Are today's PCs more powerful than a 1970s supercomputer?

Not that I can find :wink: The slowest 10 core CPU I can find is an Intel E5 Xeon 10 Core 1.7 Ghz :
http://processors.specout.com/l/1224/Intel-E5-2450LV2

We’d need a 15 Ghz or so single core to come close to that… (yes I know it’s not that simple)

The Intel HEDT i7 chips are close to being core multiplier unlocked Xeons, but currently top out at the 10 core i7-6950X. That chip has 10 cores and will clock at 4GHz without too much fuss. So nice clocks for single thread, multiple cores for multi thread. One of my computers uses the previous top HEDT i7-5960X @ 4.6GHz, 8 cores. That’s over 50% overclock from the base clock that an equivalent Xeon would run. I really appreciate what it can do when encoding video, 8 cores with hyperthreading is pretty nice for a home PC, but it’s no slouch on “normal” PC stuff. Still, it’s no supercomputer and I admit it’s more than what I could get by with.
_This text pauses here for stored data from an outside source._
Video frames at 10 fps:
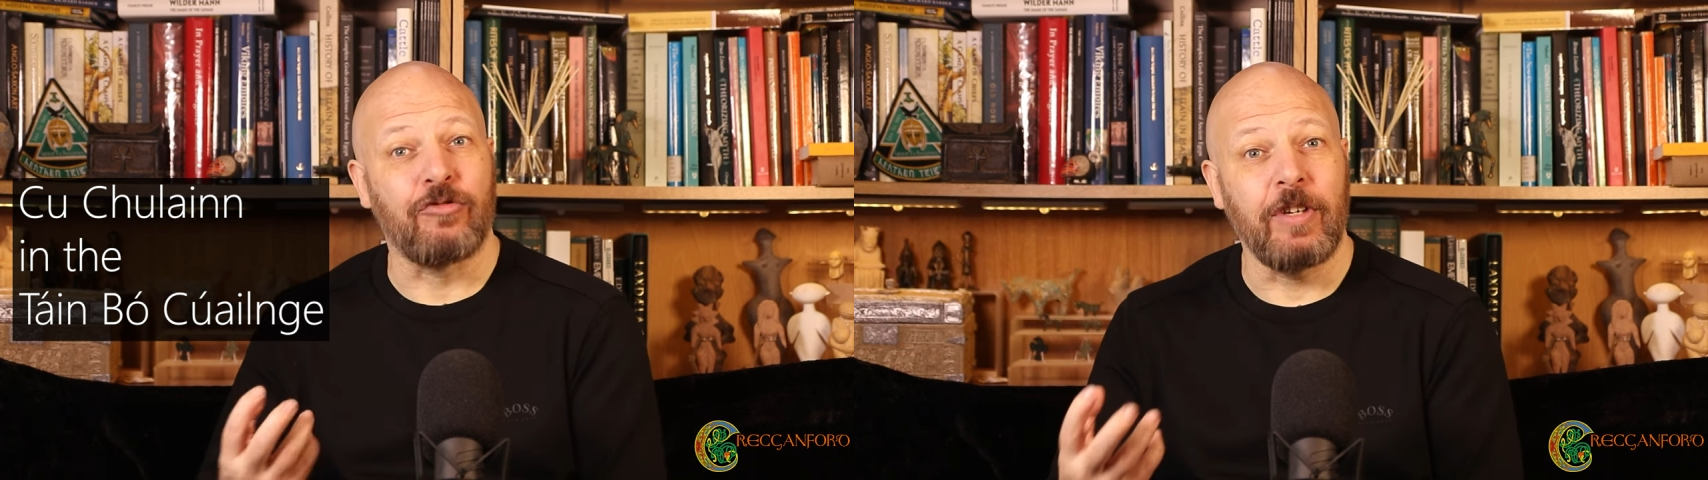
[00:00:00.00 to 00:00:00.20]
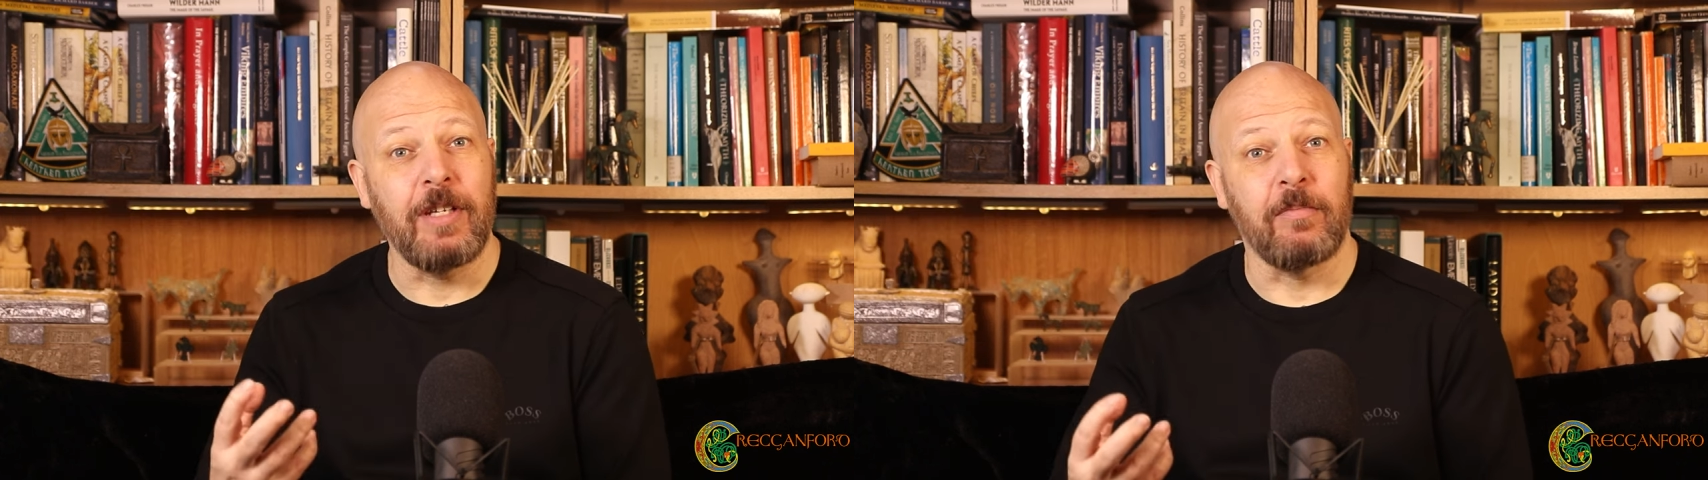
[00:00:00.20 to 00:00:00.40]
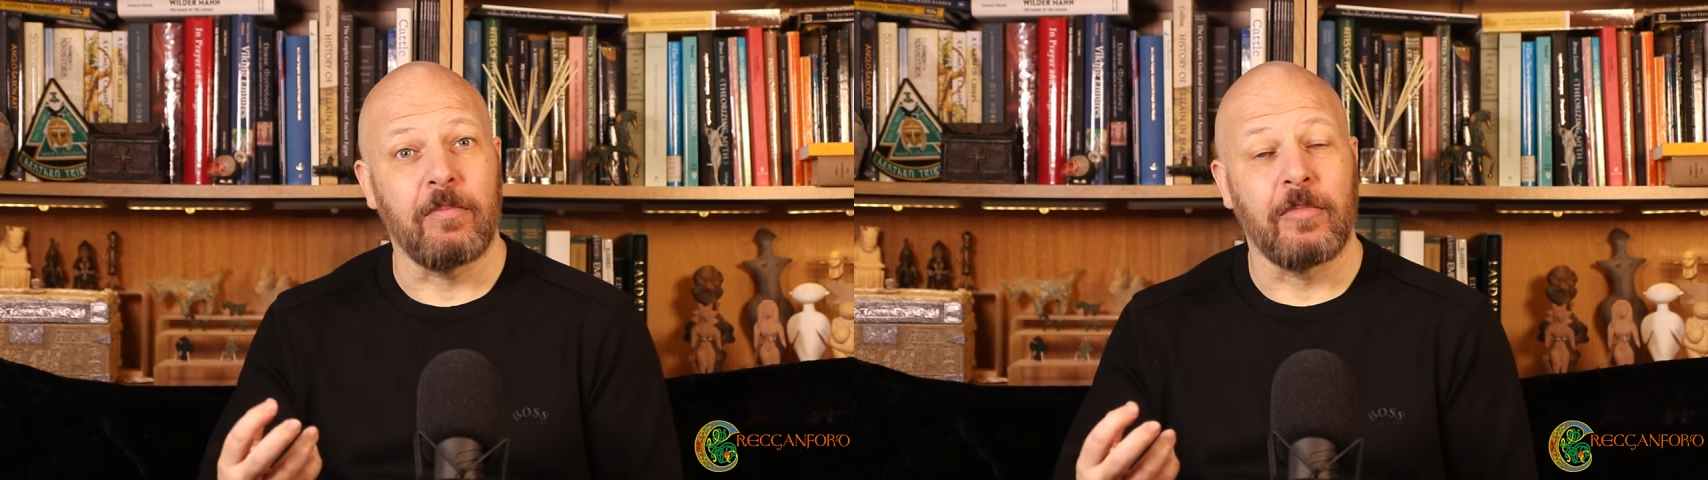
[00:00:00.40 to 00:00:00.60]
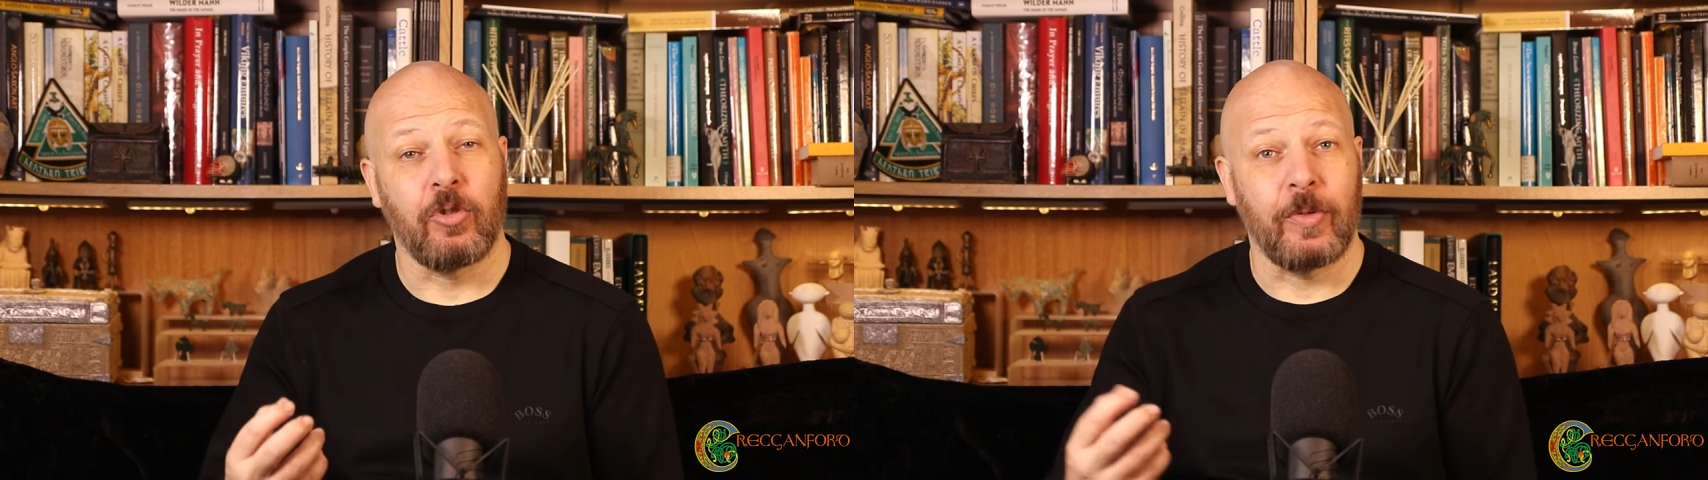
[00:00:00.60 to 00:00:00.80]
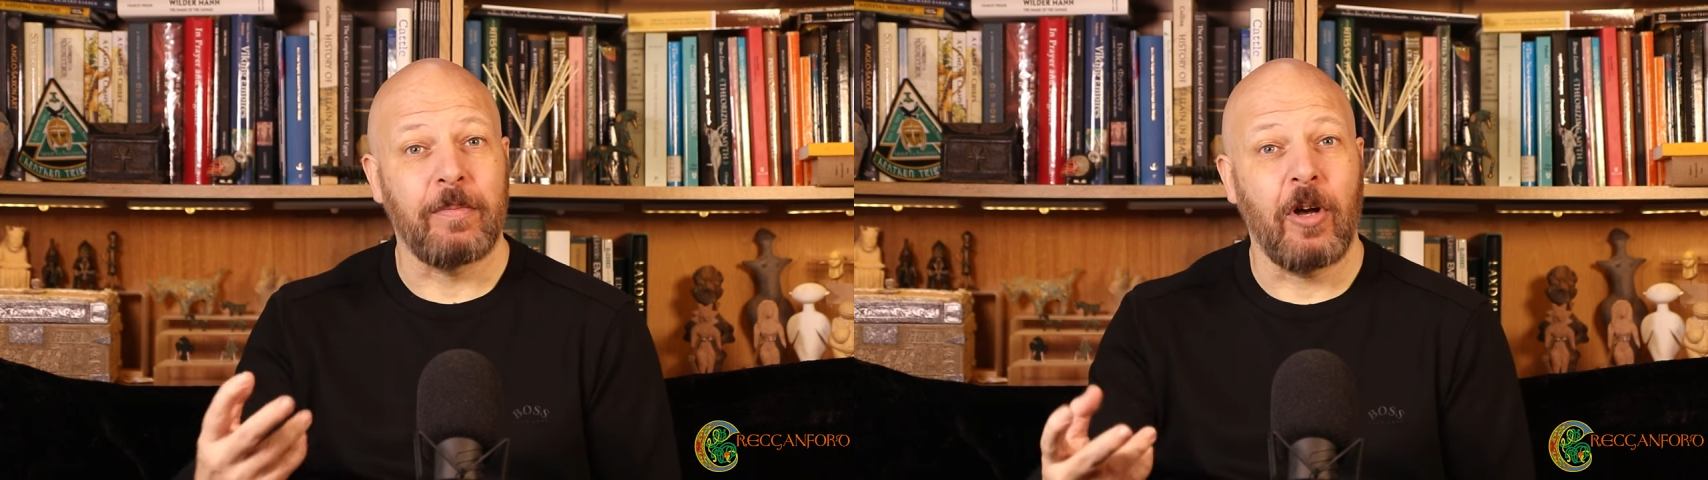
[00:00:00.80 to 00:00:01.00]
a dream
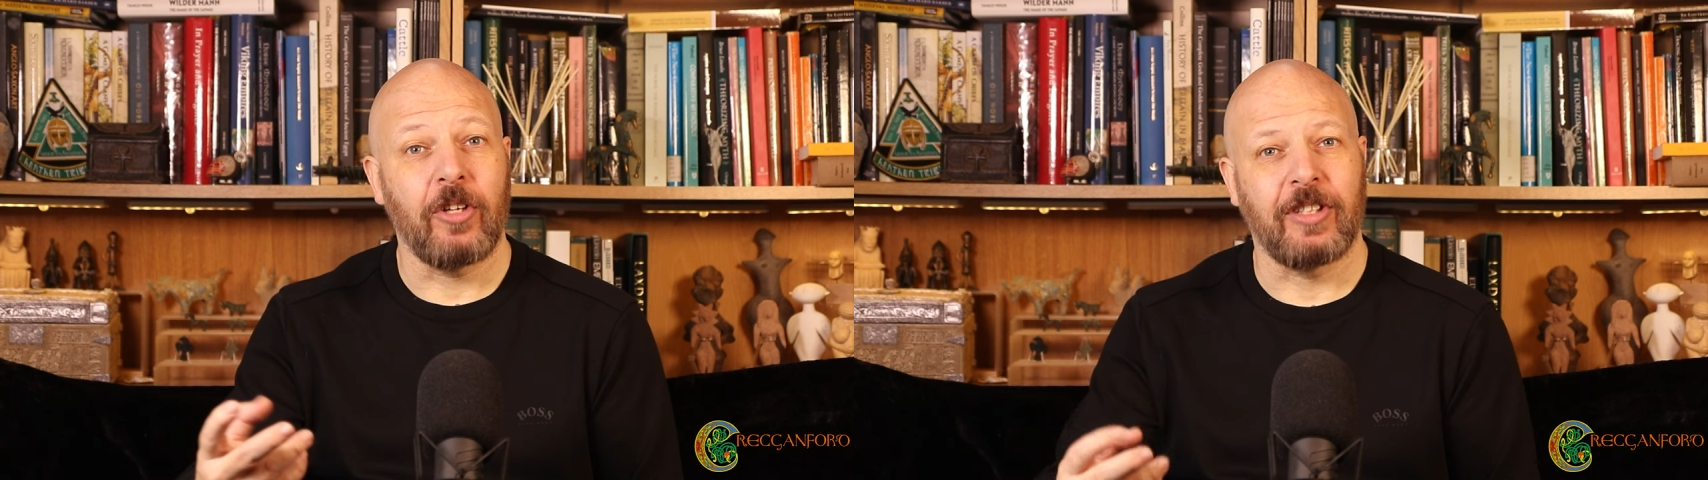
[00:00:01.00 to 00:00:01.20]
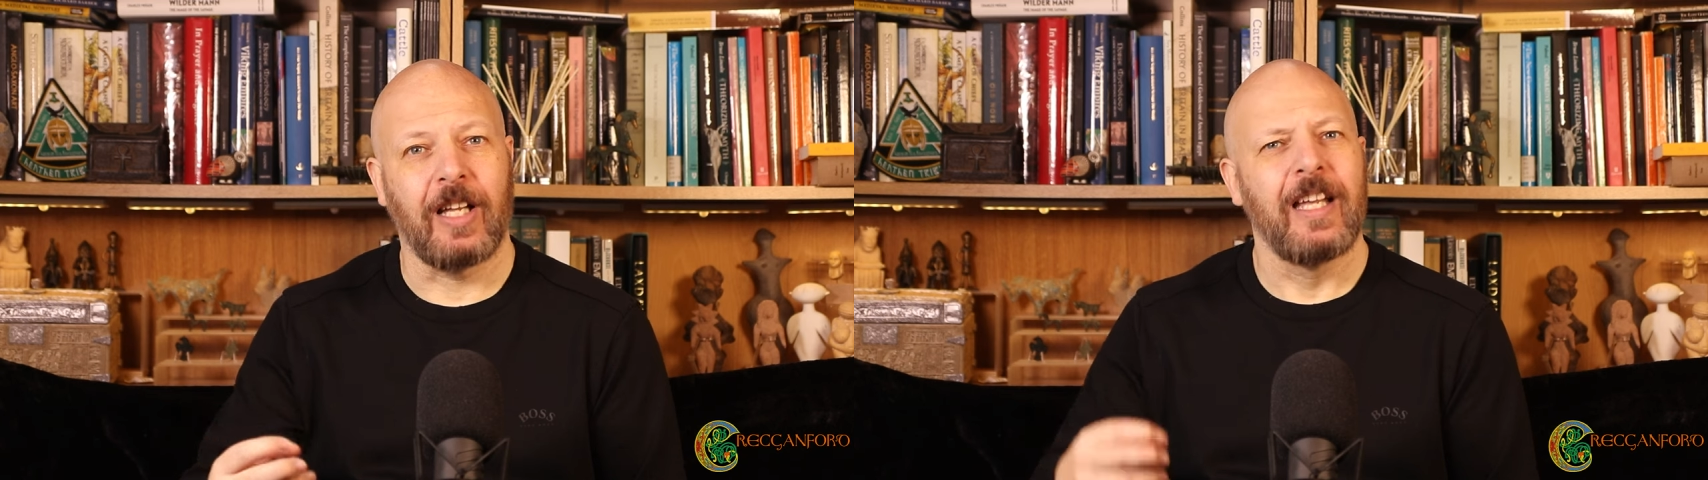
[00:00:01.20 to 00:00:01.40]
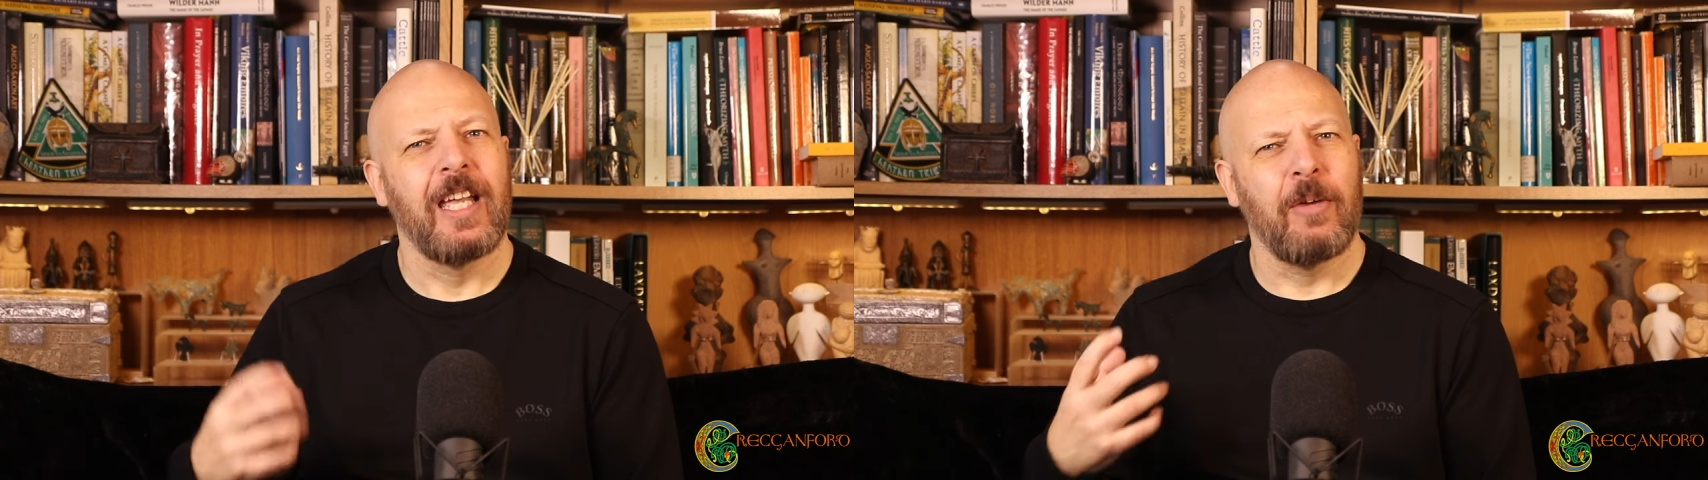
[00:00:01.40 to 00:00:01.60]
to his master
Yes, but the point is that we are forced into multi-core, it’s not by choice (generally). Meaning that carving out resources into smaller chunks restricts which problems can be solved efficiently whereas a single equally powerful cpu can solve both types of problems well.

Other than memory speed (just because it’s so obvious), what would be on your wish list?

I think that once a core supports more than one thread then context switching for that pair of threads equals the same amount of context switching on the single core for the same pair of threads, once per time slice… If there are 2 threads per core (20 total) then every core is switching context every time slice, just like the single core.

In both cases, there is a context switch at every time slice on every core, whether single or multi. It’s a wash.

But there is still the cache and bus issue for multi-core. Trying to share resources takes time, energy and complexity. Either you carve out chunks of resources to avoid conflicts, which reduces performance when the workload is uneven, or you share resources which reduces performance trying to avoid conflicts.

Agreed that the specific workload determines the best solution, the point was just that ignoring thermal issues that prevented higher clocks, 1x10ghz can efficiently support more workloads than 10x1ghz.

Well, for starters, a few thousand qbits, and the ability to operate on them.

And, of course, SGI lost the Hollywood market when ordinary desktops reached the point (partly driven by video games) where they could do extreme FX. I miss the real SGI; they had some neat stuff, and Irix was my introduction to Unix.

(At the announcement of the iPhone 7, one game company mentioned that their new dark-Oz game has, at one point, 400 flying monkeys on the screen. Someone joked that that could be the new performance metric—number of flying monkeys.)

Arguably, the latter does exist. While they never quite shipped with these clocks, the Pentium 4 could overclock to 5 GHz with some effort. The P4 has a double-pumped ALU, so internally a 5 GHz P4 is (partly) running at 10 GHz.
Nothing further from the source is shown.